## Dataset records
*** Block opens ***

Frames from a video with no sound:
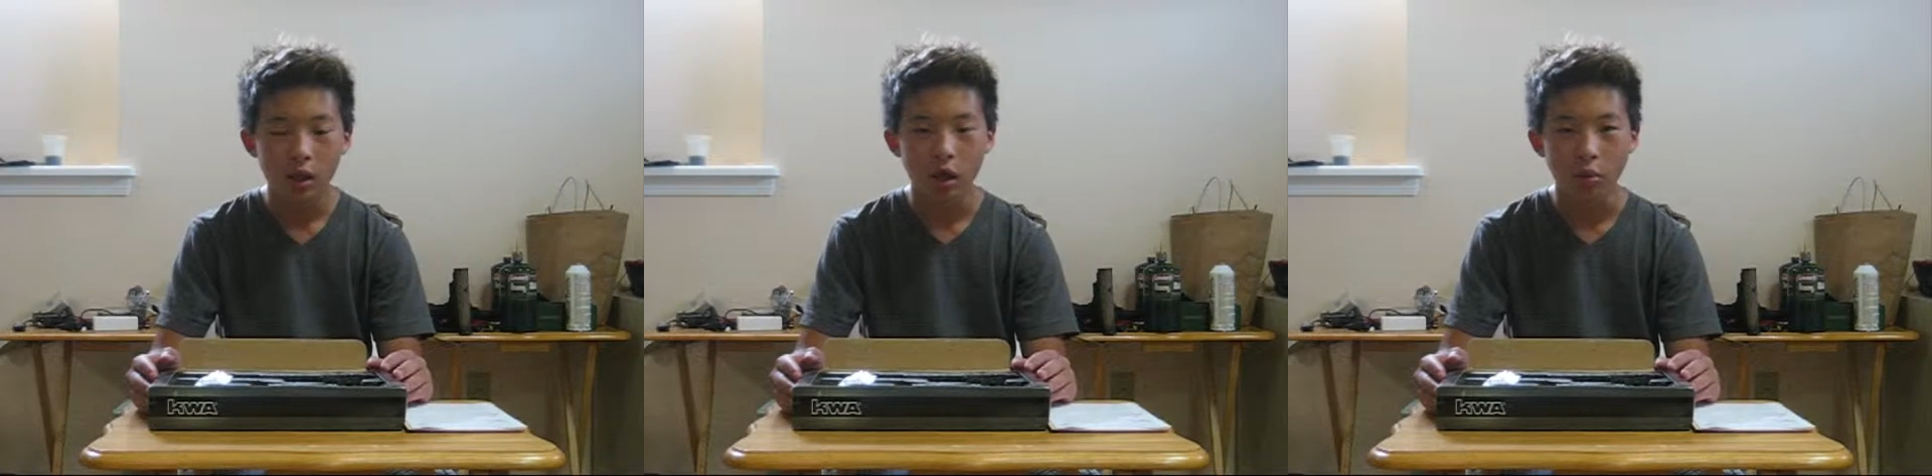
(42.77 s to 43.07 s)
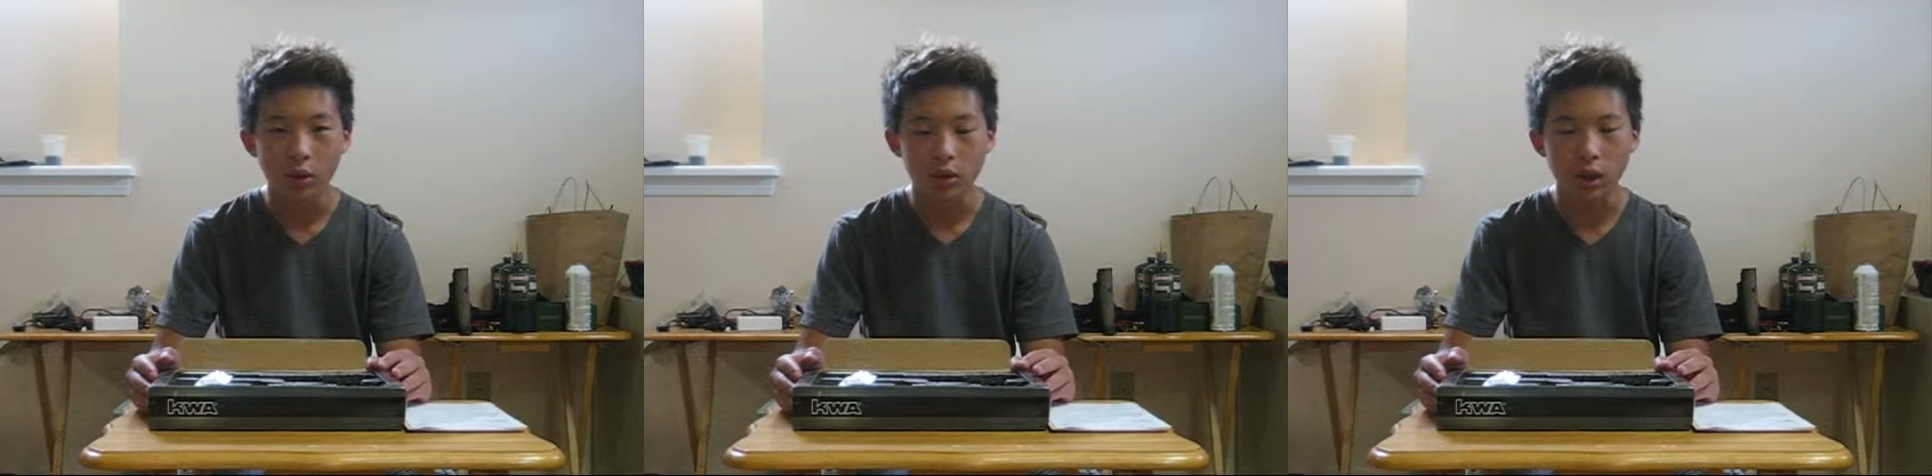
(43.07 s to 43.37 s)

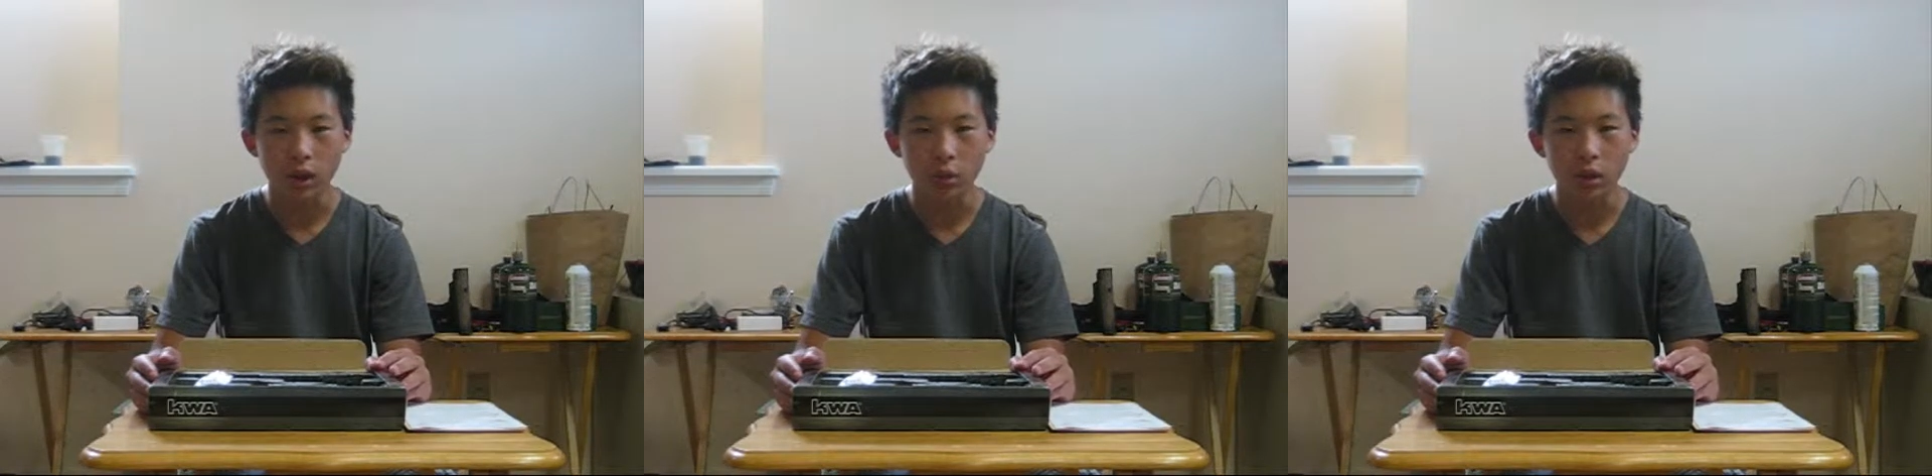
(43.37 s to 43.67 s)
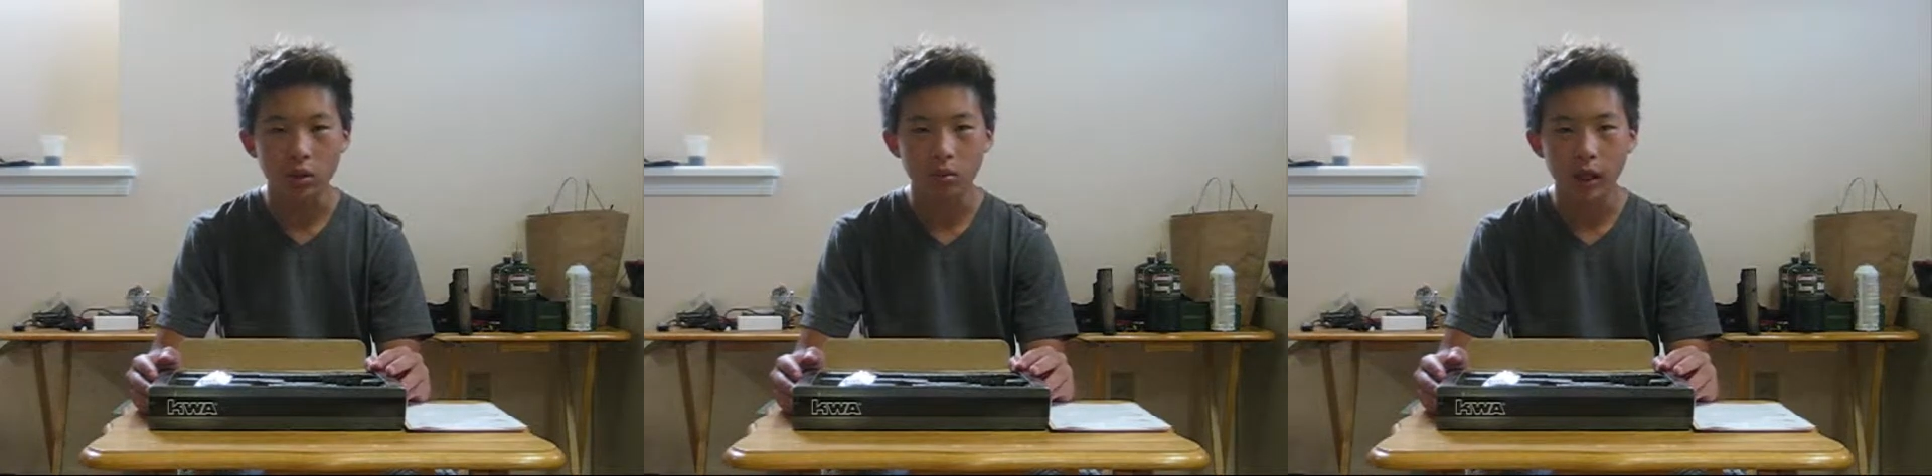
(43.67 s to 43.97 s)
almost anywhere
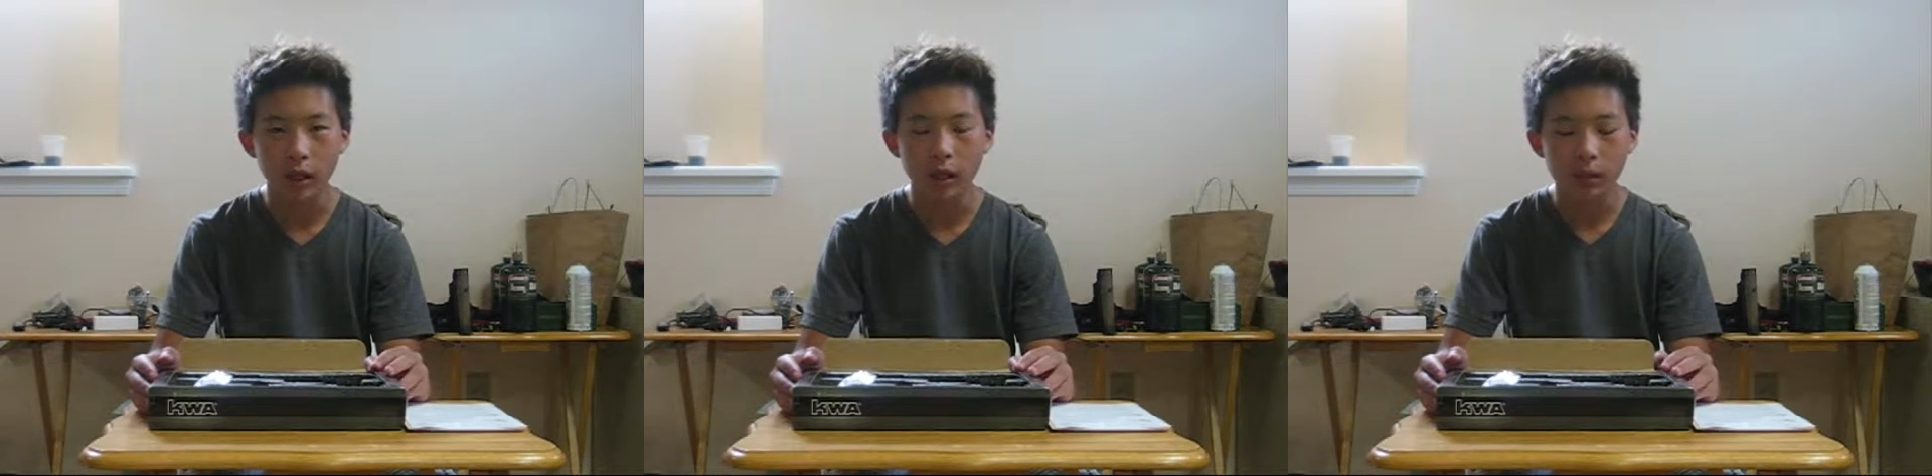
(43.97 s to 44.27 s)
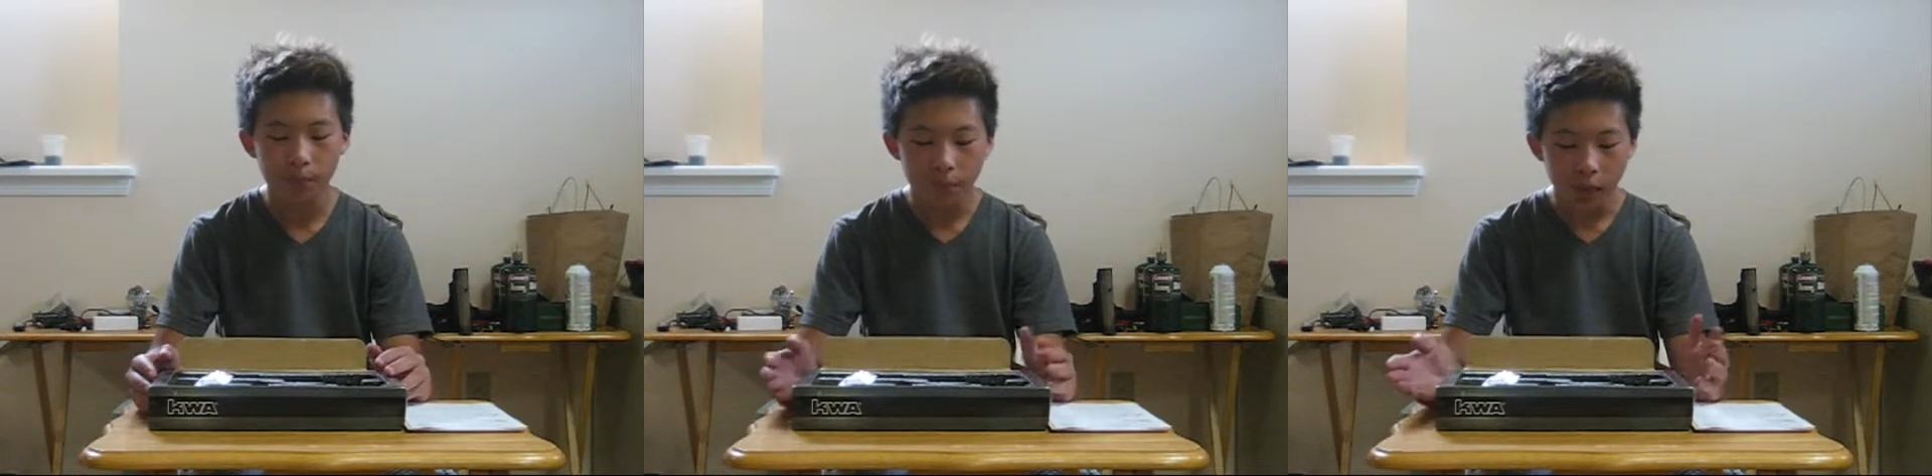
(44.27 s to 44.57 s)
you buy it,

*** Block closes ***

## Task prompt
Above are the records; reproduce them exactly and leave out the pictures.

## Answer box
Frames from a video with no sound:
(42.77 s to 43.07 s)
(43.07 s to 43.37 s)

(43.37 s to 43.67 s)
(43.67 s to 43.97 s)
almost anywhere
(43.97 s to 44.27 s)
(44.27 s to 44.57 s)
you buy it,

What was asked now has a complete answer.